- **Problem details**
Exact copy, no pictures: reproduce every record below as it stands.

Stored data entries
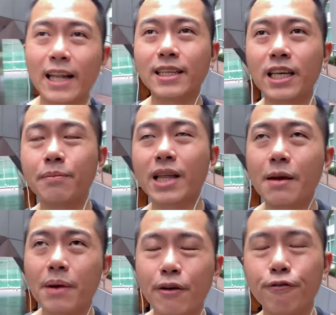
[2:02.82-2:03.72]
at the same
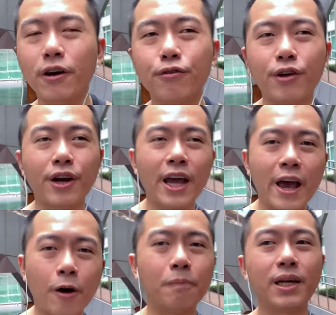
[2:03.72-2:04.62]
time, I felt very
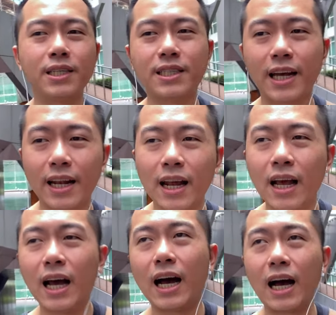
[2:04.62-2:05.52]
helpless that,
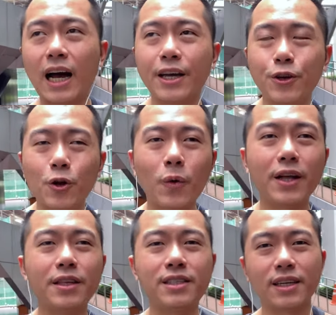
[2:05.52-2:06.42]
you know
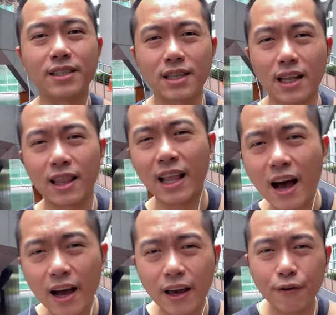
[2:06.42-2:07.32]
what, this is the
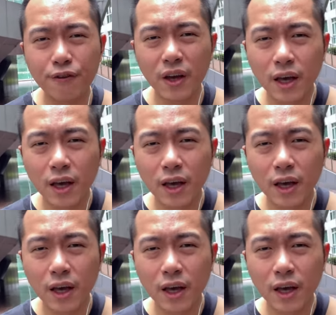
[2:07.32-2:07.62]
life.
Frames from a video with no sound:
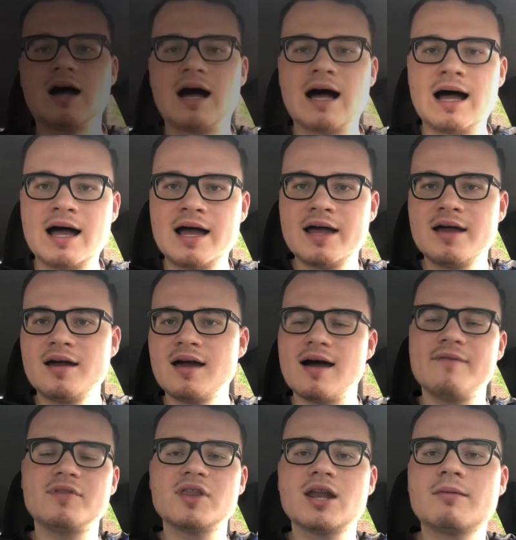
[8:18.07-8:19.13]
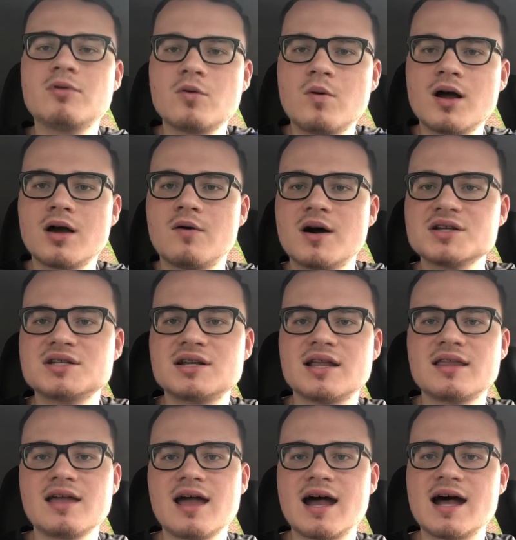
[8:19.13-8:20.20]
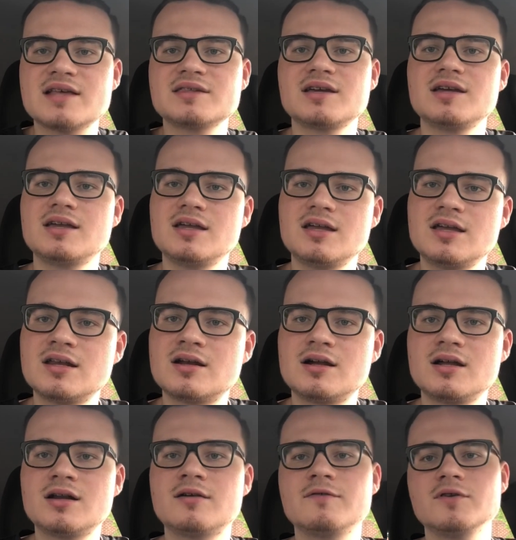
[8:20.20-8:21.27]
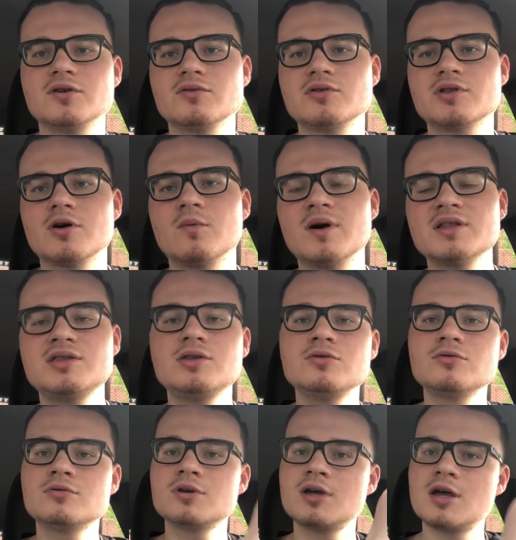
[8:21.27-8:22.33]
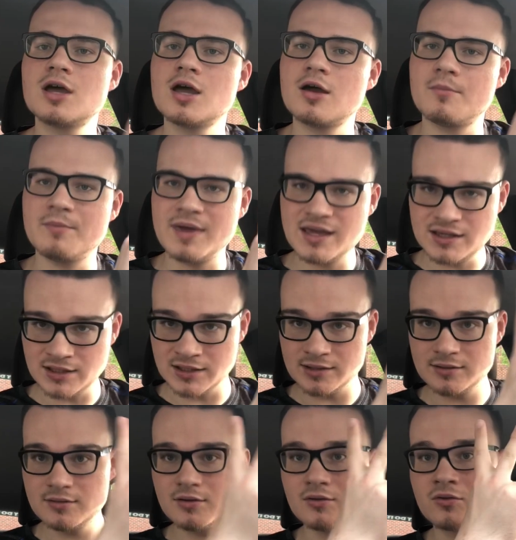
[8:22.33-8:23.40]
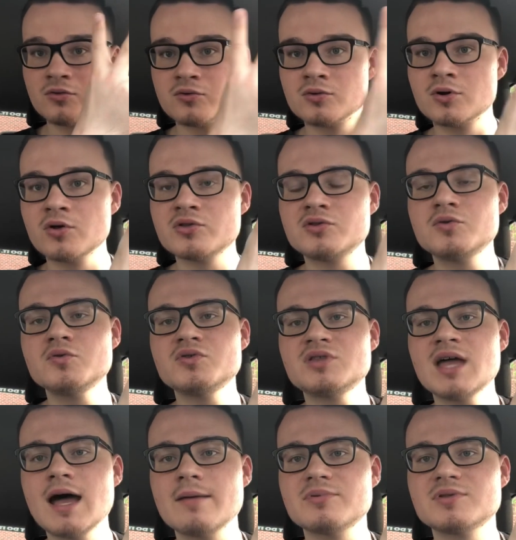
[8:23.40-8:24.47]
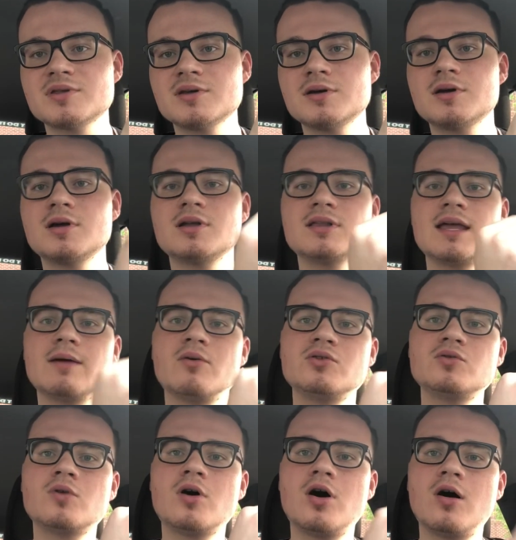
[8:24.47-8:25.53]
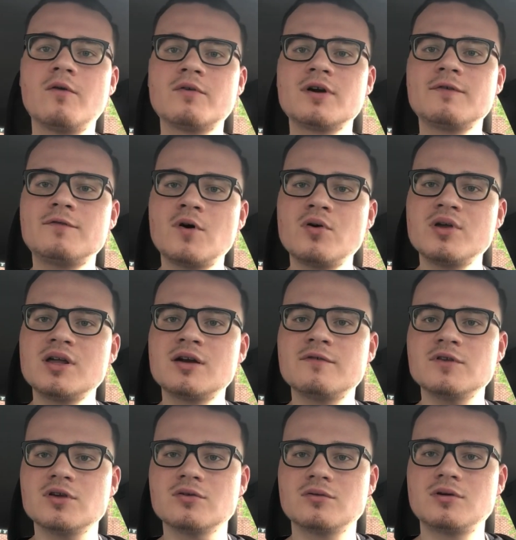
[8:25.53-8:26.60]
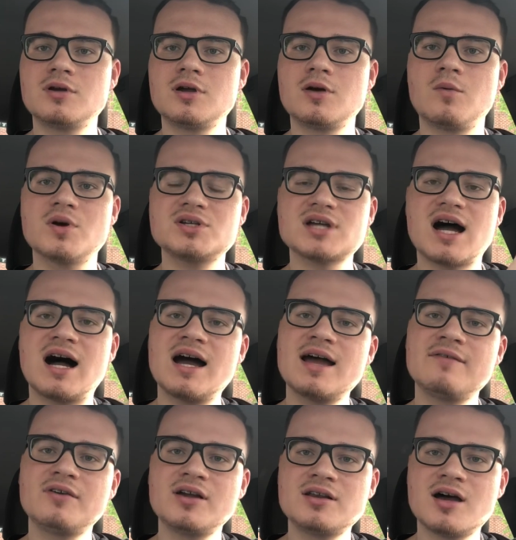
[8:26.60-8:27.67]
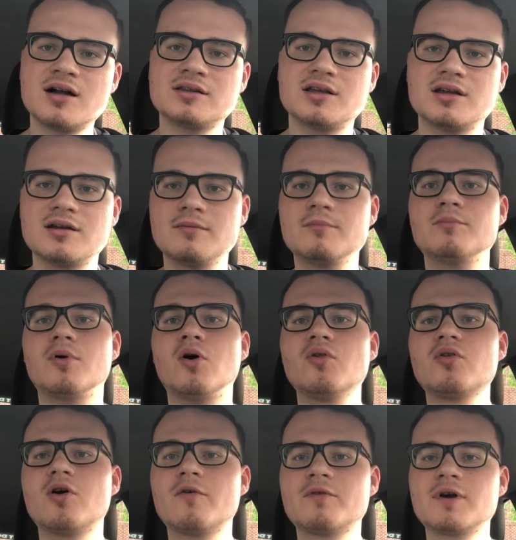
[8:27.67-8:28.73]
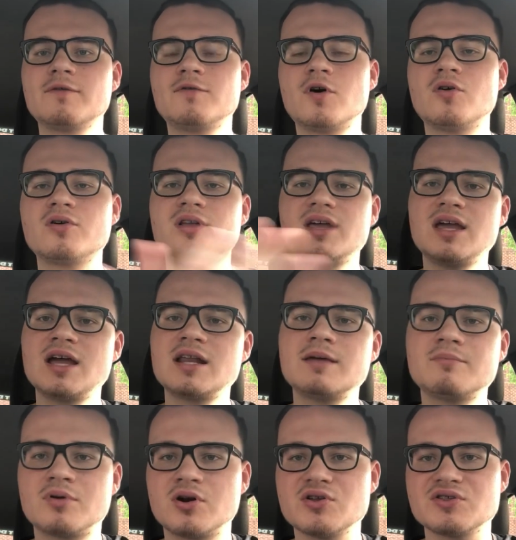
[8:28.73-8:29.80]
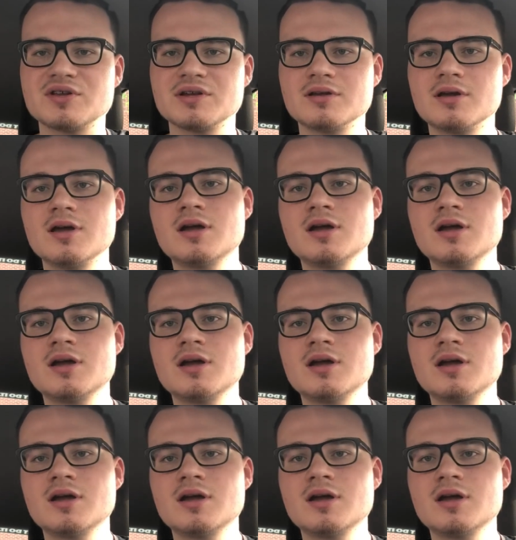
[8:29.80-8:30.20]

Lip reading: I have the number 1 question that they ask in an interview. So once you make it through those 2 steps, they will do an over-the-phone interview, which I have conducted both over the phone and in person.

- **Finished task**
[2:02.82-2:03.72]
at the same
[2:03.72-2:04.62]
time, I felt very
[2:04.62-2:05.52]
helpless that,
[2:05.52-2:06.42]
you know
[2:06.42-2:07.32]
what, this is the
[2:07.32-2:07.62]
life.
Frames from a video with no sound:
[8:18.07-8:19.13]
[8:19.13-8:20.20]
[8:20.20-8:21.27]
[8:21.27-8:22.33]
[8:22.33-8:23.40]
[8:23.40-8:24.47]
[8:24.47-8:25.53]
[8:25.53-8:26.60]
[8:26.60-8:27.67]
[8:27.67-8:28.73]
[8:28.73-8:29.80]
[8:29.80-8:30.20]

Lip reading: I have the number 1 question that they ask in an interview. So once you make it through those 2 steps, they will do an over-the-phone interview, which I have conducted both over the phone and in person.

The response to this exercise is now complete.